Mudik tidak terjadi di negara kita saja, di Bangladesh dan China pun ada. Ustadz Einstein berkata: “Untuk ibu dan kampung halaman, orang bisa emosional..” Pemudik Indonesia sendiri tahun ini diperkirakan melibatkan 13 juta orang. Separuh lebih, atau sekitar 7 Juta diantaranya dari Jakarta. Walaupun sebagian orang sudah merasa lelah karena perjuangan selama mudik dan faktor ekonomi, tetapi kenyataannya jumlahnya meningkat dari 12 juta di tahun lalu (walau mungkin dari prosentase bisa menurun). Mereka “rela” membeli tiket  yang melangit dan bisa kehabisan, berjubel di kereta dan kapal, menginap di stasiun, macet berjam-jam di jalan, dsb.

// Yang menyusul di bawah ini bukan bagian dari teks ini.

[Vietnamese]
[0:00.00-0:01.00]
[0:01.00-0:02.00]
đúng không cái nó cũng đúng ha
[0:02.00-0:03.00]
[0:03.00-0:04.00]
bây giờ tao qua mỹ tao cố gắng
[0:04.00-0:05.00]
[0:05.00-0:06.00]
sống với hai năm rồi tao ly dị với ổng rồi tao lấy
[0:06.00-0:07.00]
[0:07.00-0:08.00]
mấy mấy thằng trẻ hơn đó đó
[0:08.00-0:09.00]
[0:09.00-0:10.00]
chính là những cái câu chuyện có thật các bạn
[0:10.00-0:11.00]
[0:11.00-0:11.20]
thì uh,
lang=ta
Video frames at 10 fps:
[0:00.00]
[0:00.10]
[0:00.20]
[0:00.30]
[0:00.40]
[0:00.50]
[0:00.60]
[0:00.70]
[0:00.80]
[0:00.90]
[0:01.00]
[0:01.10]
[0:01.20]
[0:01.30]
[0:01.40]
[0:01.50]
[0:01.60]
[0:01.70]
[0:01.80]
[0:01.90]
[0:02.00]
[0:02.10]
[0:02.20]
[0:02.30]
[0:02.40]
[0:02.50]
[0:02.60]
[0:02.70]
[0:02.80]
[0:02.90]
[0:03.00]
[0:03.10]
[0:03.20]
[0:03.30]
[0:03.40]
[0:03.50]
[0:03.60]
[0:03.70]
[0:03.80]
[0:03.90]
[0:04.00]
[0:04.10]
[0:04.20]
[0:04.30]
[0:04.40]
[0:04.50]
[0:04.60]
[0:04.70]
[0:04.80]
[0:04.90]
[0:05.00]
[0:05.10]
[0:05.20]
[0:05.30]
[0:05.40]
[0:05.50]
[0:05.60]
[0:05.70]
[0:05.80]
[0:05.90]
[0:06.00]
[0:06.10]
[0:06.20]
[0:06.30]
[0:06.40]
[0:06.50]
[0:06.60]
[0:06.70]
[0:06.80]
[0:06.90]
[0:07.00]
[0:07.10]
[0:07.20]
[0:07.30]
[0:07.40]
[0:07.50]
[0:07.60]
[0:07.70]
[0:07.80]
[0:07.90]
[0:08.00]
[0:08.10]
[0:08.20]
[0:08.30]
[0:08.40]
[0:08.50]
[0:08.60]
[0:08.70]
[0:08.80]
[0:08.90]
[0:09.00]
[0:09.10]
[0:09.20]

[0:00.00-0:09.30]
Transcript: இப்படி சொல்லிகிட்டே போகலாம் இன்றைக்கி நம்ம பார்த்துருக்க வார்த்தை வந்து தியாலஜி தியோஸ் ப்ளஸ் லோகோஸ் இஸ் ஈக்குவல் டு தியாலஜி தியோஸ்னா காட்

Kita ikut ngeri melihat kematian jalanannya. Kecelakaan lalu lintas tercatat  lebih dari 700 jiwa melayang, 1200  luka berat, 3014 luka ringan (Metro TV). Sebuah pengorbanan yang teramat besar. “Pemakai motor sebagai pemicu besarnya angka kecelakaan”, begitu pemerintah kita bericara. Entah kemana variabel lainnya, tentang kesiapan pemerintah sendiri, kondisi jalan, ketercukupan dan kelaikan alat angkutan? Ah..
Mudik secara fisik masih merupakan hiburan. Perjuangan untuk pulang adalah kenikmatan. Hasil bekerja selama setahun di rantau orang, sebagiannya disisihkan untuk sebuah kekangenan. Mangan ora mangan kumpul, budaya jawa yang masih lestari. Atau mungkin ritual ini adalah bentuk lain dari plesirannya orang bule atau orang Jepang ketika menikmati Bali, Borobudur, Komodo dll. Plesiran yang lebih ekonomis dengan tingkat kepuasan sama. Anggap saja kalau kita ke pantai desa, membayangkannya di pantai Ancol.
Semacam mengecoh pikiran. Emha AN memberi tips bagi yang masih lajang untuk tidur di sofa saja, jangan di ranjang yang cukup untuk dua orang. Agar tidak membayangkan pasangan disisinya, dst.  Atau untuk latihan khusyu’ bisa dicoba di kuburan saat malam gelap (kuburan mengingatkan mati, gelapnya berarti pendekatan ketakutan. Bagaimana dengan tips pendekatan kasih sayang? PR)
Mudik lebaran berbarengan dengan mudik spiritual, yakni ‘Idul Fitri. Mudik fisik setahun sekali, mudik spiritual bisa kita lakukan setiap hari, setiap waktu. Dan kalau mudik ruhani telah sukses, rasanya mudik jasmani dapat kita lakukan kapan saja, tanpa  berjam’ah dan dalam waktu yang sama. Pulang kampung dengan kebahagiaan dan mampu berbagi dengan saudara. Menggairahkan ekonomi daerah. Selamat!